■ Brief ■
Return only what runs from the line containing "[762.36-763.36s]" through the last line of the entries below, exactly, omitting pictures.

(Stored data entries)
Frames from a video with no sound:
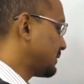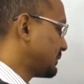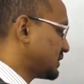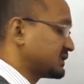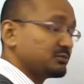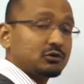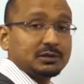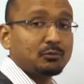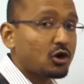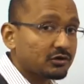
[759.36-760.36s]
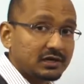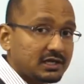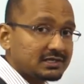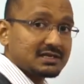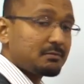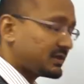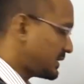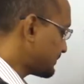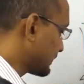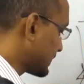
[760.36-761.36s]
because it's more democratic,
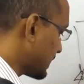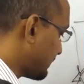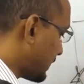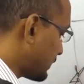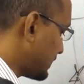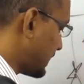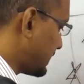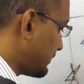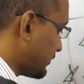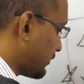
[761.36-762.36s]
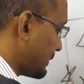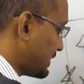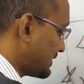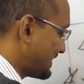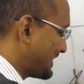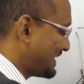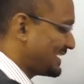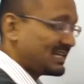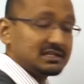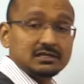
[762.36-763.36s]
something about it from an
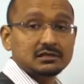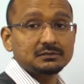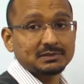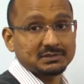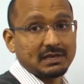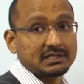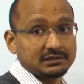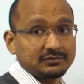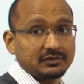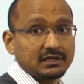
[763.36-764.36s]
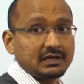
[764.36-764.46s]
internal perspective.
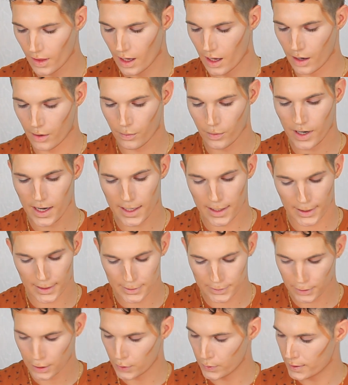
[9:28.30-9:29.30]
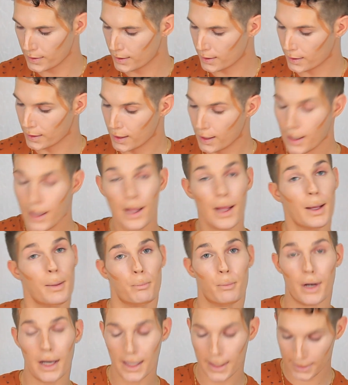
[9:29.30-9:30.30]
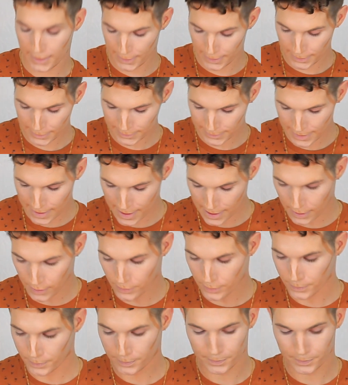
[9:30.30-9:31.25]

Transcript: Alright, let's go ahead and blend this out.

■ Problem solution ■
[762.36-763.36s]
something about it from an
[763.36-764.36s]
[764.36-764.46s]
internal perspective.
[9:28.30-9:29.30]
[9:29.30-9:30.30]
[9:30.30-9:31.25]

Transcript: Alright, let's go ahead and blend this out.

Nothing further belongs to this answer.